With that in mind, CSOonline has compiled a five-point list of areas Obama should focus on, based on feedback from security pros.
1. Secure the Web apps
With more and more people doing their shopping online, attackers will continue to ramp up attacks against the Web applications customers use to make purchases. Companies that allow sensitive customer data to fall into sinister hands face a world of hurt in terms of reputation and future business, and so Obama should use his bully pulpit to demand better security.
"Obama [and his IT security advisors] needs to focus on securing Web applications that have largely been ignored by previous administrations," says Mandeep Khera, chief marketing officer for security vendor Cenzic. "With millions of hacking attempts on our government infrastructure every day and thousands of successful attacks against corporations through the Web site, government needs to step in and create stronger regulations to enforce the security of our Web sites."
2. Wipe the dust off of older regs
That a security vendor would favor more regulation is of little surprise. But security regulations are very much on the minds of those polled -- and not the potential new regulations, either. Instead, some experts would prefer Obama put pressure on subordinates to revisit longer-standing regulations that are in need of a makeover.
Former Cisco/WebEx CSO Randolph Barr, now working in the security division of Redwood City, Calif.-based financial application provider Yodlee Inc., is among those who believe the Federal Information Security Management Act (FISMA) is outdated, for example.

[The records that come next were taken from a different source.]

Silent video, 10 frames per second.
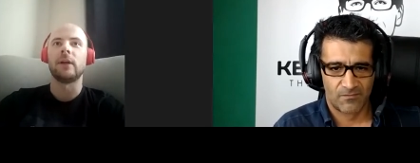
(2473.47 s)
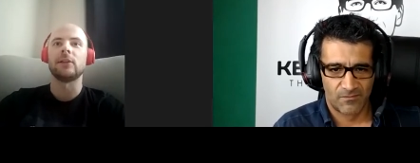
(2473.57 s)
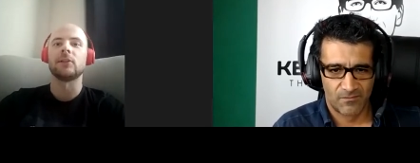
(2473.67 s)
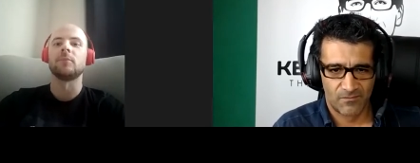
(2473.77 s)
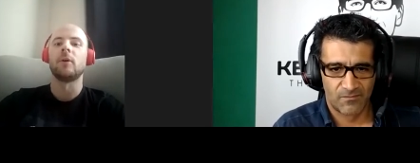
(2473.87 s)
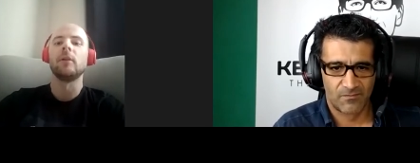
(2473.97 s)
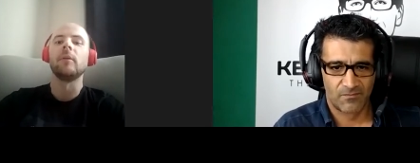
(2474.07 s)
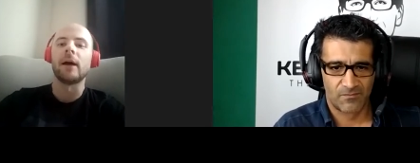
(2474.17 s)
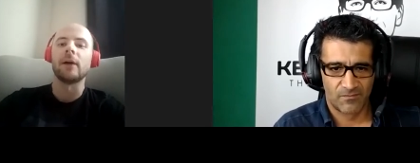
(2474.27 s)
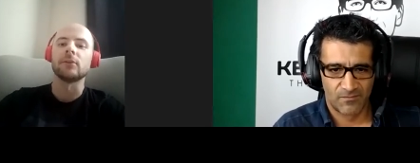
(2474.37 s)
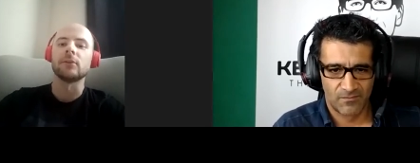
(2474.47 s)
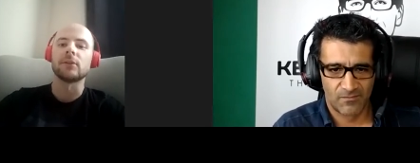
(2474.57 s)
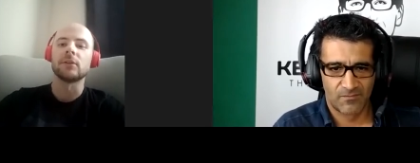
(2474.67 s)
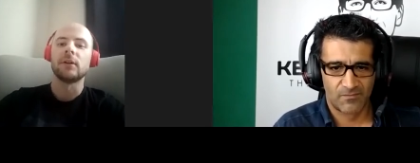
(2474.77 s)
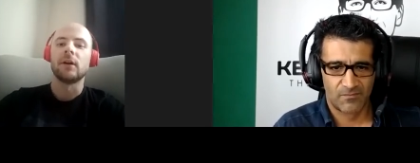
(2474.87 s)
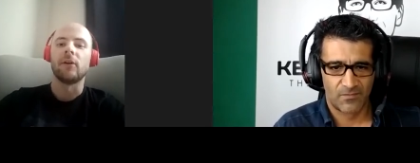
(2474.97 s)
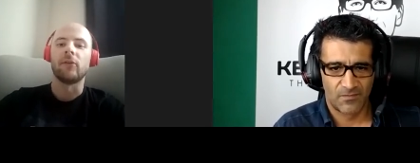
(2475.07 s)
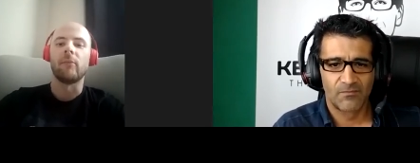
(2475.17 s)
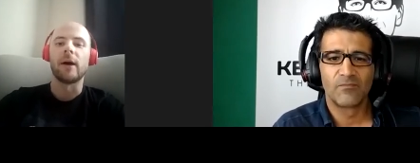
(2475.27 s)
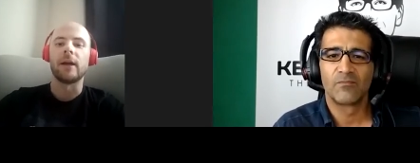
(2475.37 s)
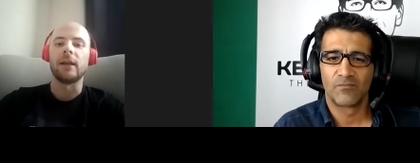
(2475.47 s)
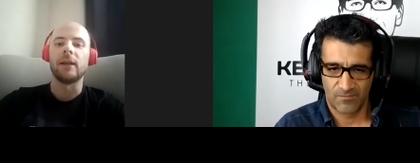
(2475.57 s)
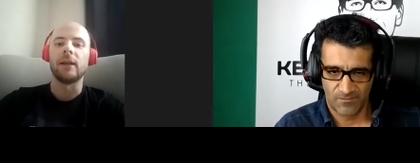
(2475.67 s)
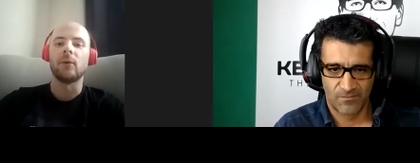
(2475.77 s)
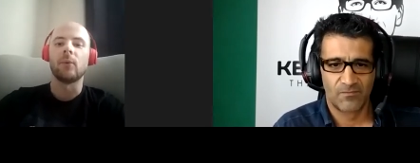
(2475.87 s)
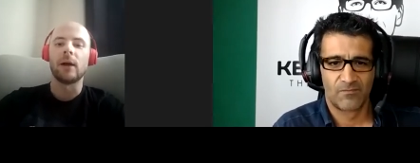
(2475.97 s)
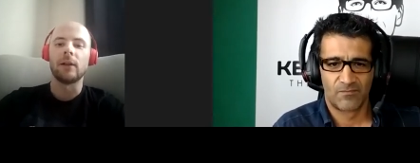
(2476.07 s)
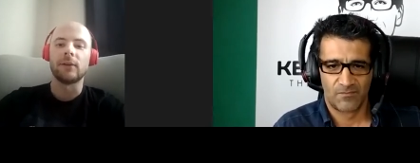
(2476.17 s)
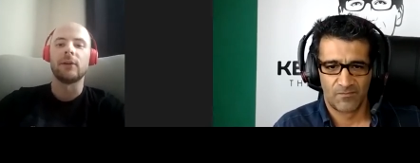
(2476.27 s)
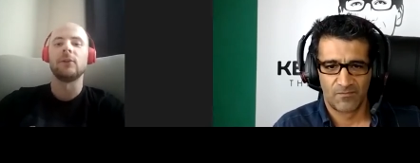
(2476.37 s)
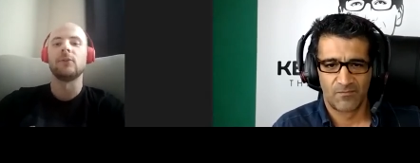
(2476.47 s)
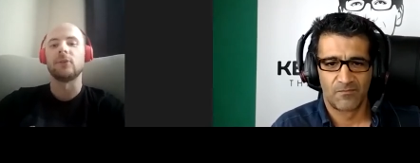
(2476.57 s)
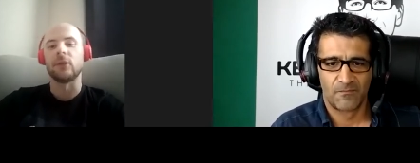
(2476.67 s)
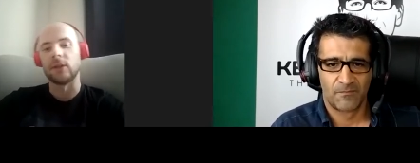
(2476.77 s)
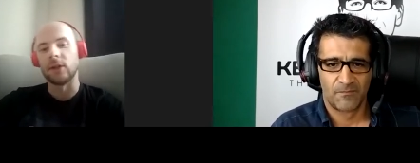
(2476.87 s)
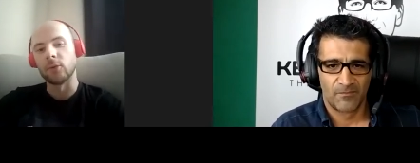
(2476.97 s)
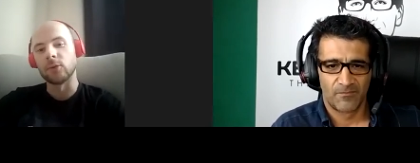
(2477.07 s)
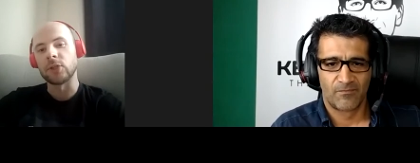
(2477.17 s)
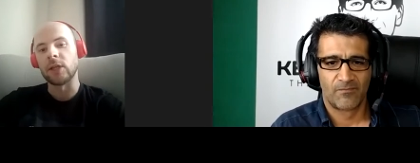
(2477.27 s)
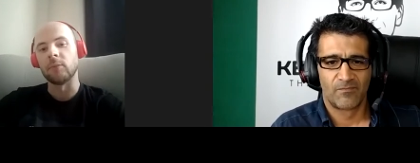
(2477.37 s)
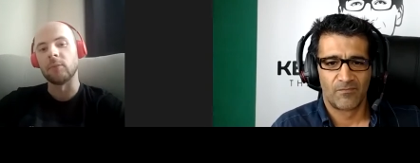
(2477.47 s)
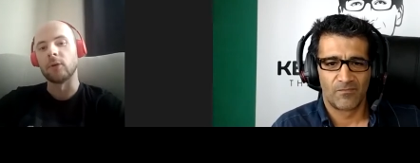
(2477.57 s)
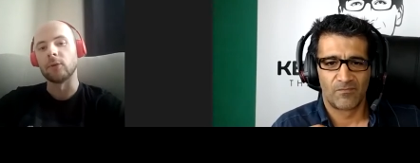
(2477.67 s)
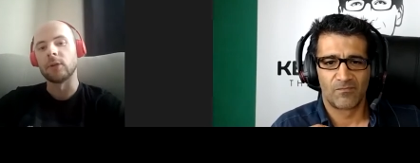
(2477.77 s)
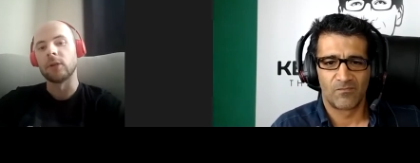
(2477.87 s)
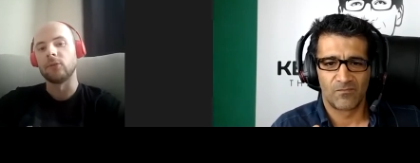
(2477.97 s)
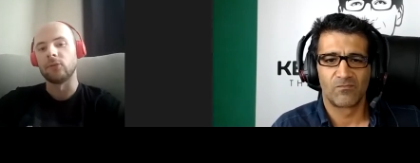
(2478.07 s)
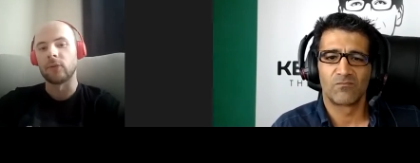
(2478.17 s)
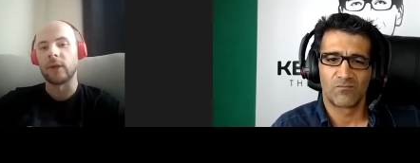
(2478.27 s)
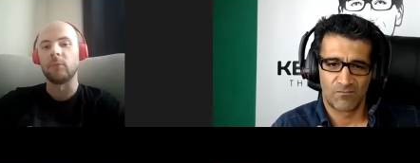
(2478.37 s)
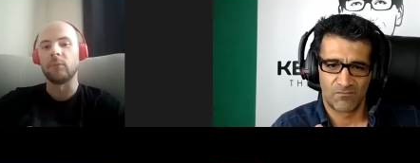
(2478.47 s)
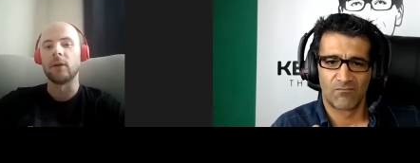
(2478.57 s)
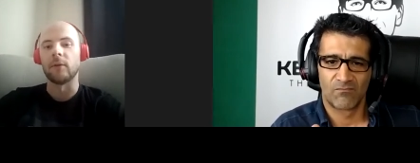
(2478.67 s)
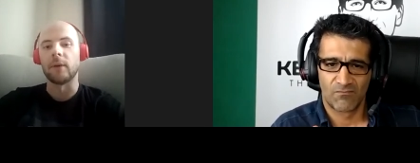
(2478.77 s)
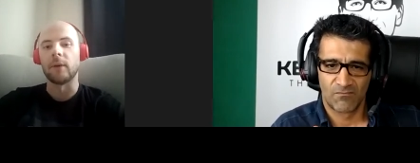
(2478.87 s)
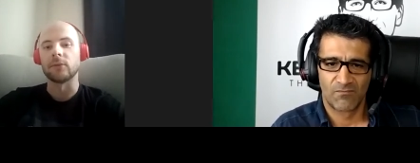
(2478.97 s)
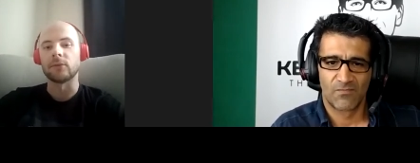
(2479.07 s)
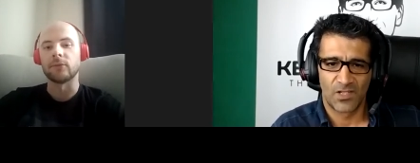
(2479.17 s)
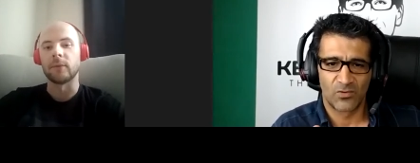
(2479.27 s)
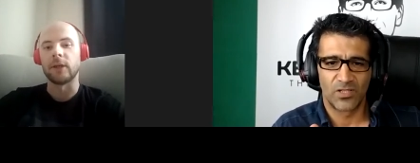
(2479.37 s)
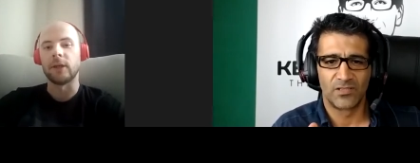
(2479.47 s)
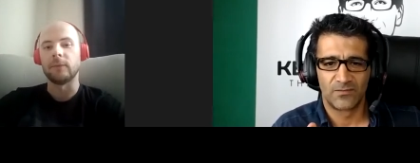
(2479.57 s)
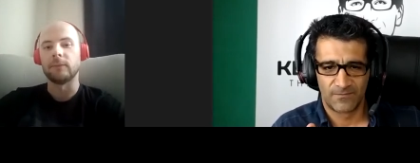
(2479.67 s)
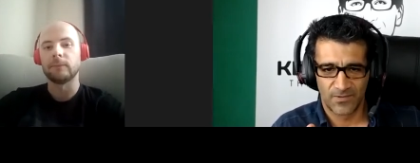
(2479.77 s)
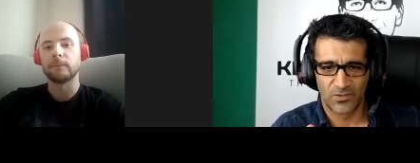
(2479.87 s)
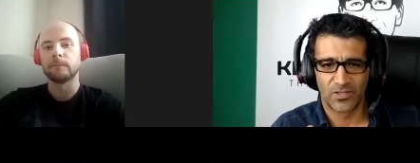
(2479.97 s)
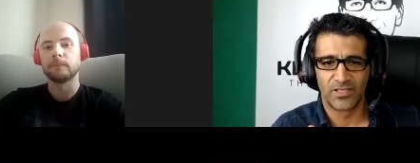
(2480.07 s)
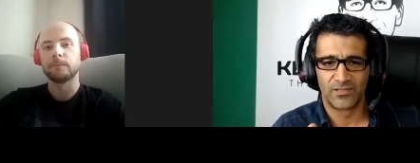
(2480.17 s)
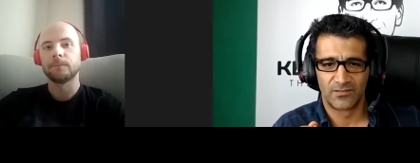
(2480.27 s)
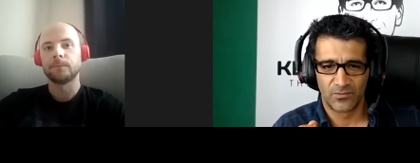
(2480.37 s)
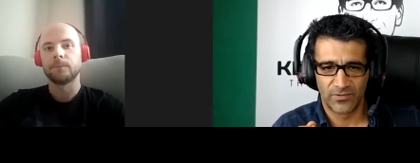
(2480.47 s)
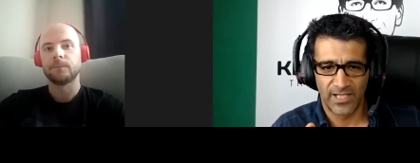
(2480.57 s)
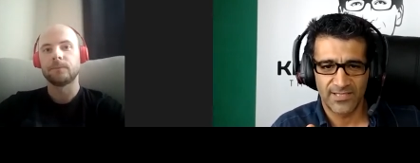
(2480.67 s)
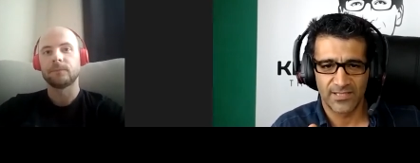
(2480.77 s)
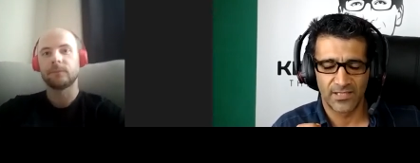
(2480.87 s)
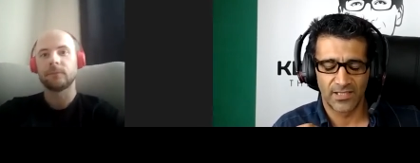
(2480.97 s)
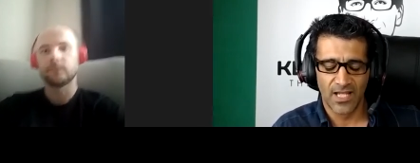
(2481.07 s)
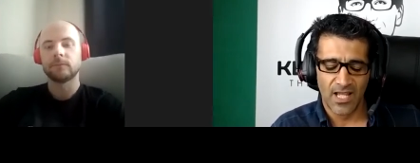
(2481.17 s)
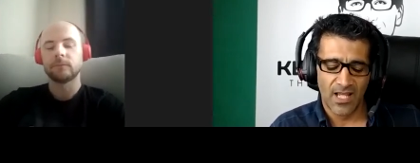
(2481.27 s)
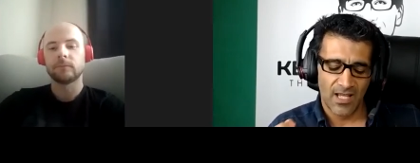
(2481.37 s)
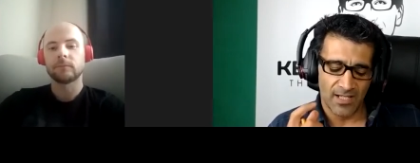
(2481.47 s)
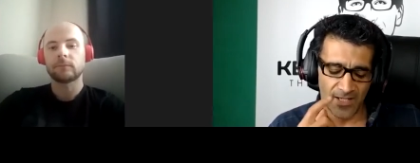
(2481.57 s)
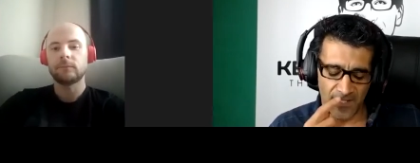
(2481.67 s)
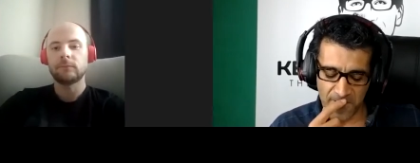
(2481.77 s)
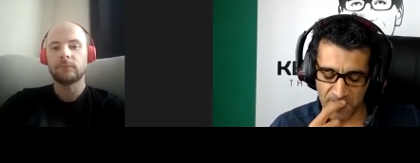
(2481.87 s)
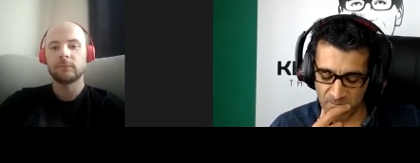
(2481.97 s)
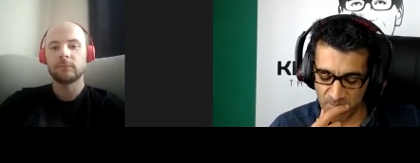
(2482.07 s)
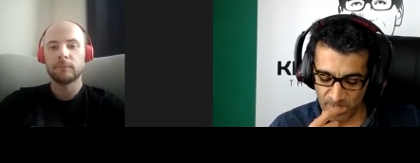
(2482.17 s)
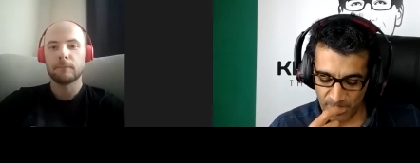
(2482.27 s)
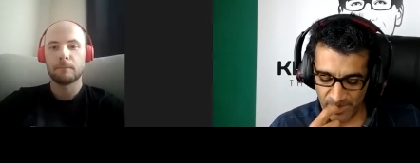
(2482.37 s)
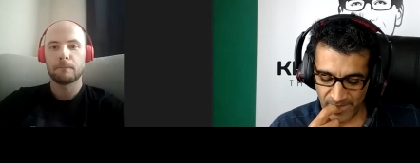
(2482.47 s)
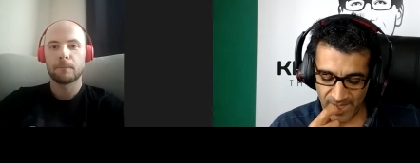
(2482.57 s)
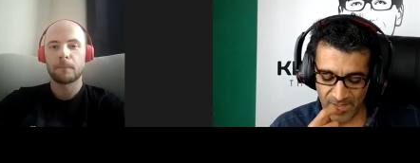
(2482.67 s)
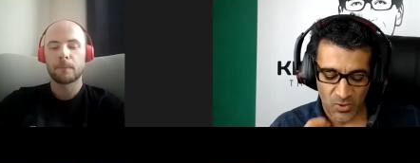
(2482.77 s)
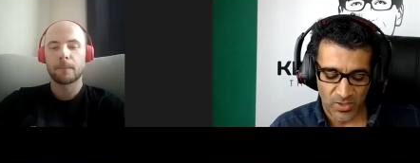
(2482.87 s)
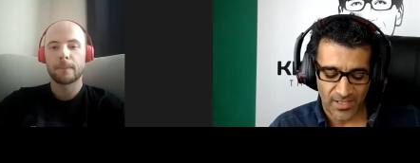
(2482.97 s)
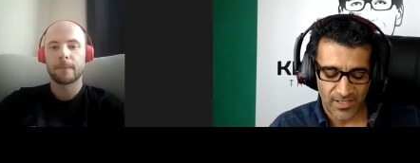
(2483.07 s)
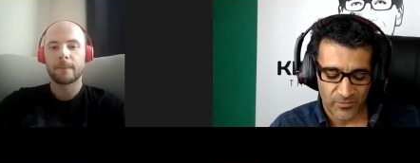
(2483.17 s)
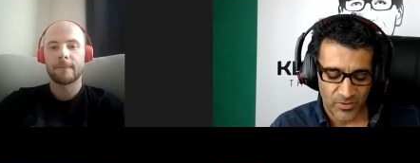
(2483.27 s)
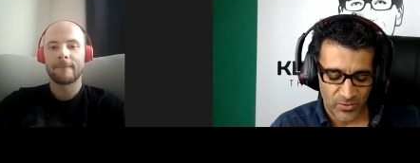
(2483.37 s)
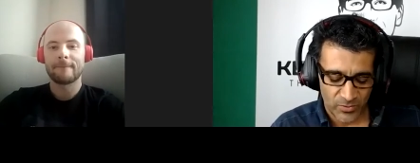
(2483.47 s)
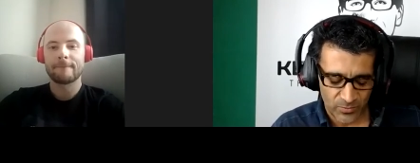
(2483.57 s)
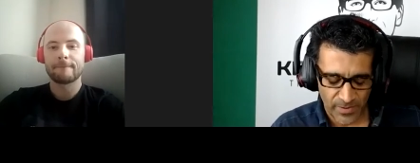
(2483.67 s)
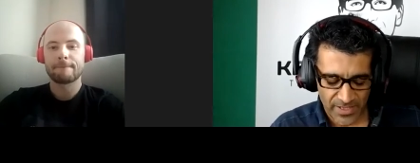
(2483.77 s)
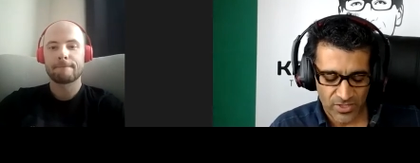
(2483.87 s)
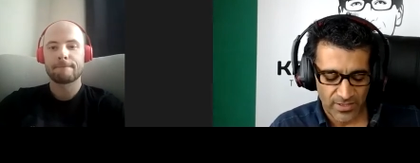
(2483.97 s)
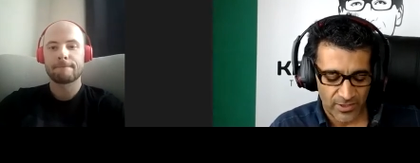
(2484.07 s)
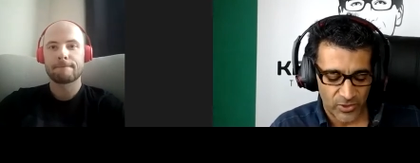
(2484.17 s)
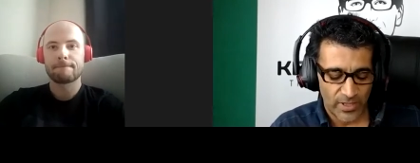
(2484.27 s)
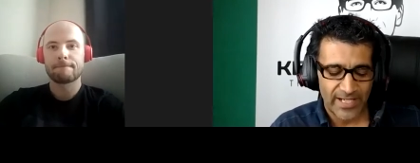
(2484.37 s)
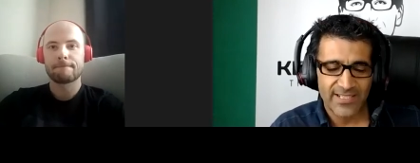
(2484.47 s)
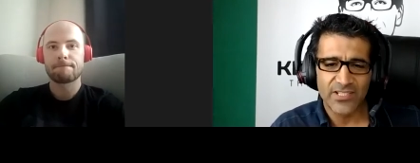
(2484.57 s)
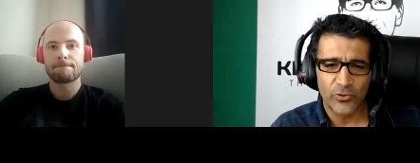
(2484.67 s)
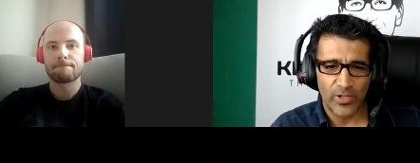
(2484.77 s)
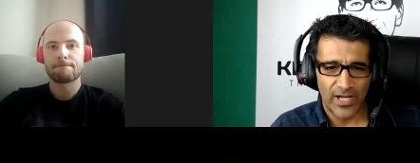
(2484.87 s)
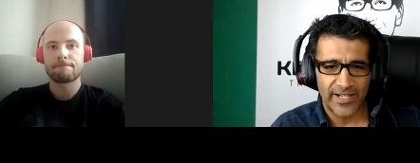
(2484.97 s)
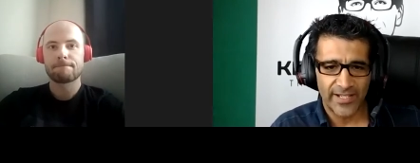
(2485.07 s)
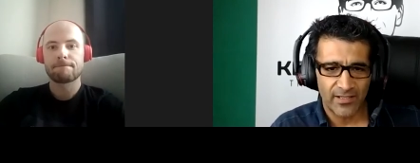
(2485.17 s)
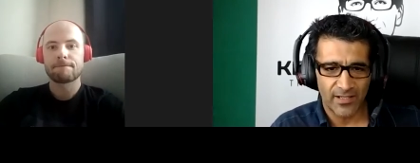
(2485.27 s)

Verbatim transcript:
Speaker 1: small amounts of money while they're using the on chain mode to trade bigger amounts of money.
Speaker 2: Great, great, fascinating. Um, you know, uh, you you mentioned UX UI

"The regulatory requirements for DIACAP/FISMA 805, etc., are catered more towards systems and software and not updated to reflect the innovation of other companies when it comes to selling software as a service and cloud computing, making it very difficult for an organization to be successful in partnering with the government," Barr says. "Some time should be taken to revisit these regulatory requirements."
Sharing Barr's concern about FISMA is Krag Brotby, a security architect who has worked for Xerox, TransactPlus Inc. (a JP Morgan subsidiary) and the Singapore government. He says FISMA compliance is in a dismal state of affairs in critical agencies, and a lack of training is part of the problem.
"FISMA compliance remains poor in some of the critical agencies and, coupled with substandard personnel proficiency, would seem to pose an unreasonable level of risk to the country," he says. "Pushing ahead with training and certification of government security personnel should take priority as well as mandating FISMA compliance."
3. Demand better security training
Brotby's concerns highlight another weakness on the minds of many security professionals -- training, or the lack of it. Brotby has encountered what he calls a "significant percentage of IA (information assurance) practitioners and managers in the government and armed forces" that haven't been adequately trained to provide a reasonable level of security.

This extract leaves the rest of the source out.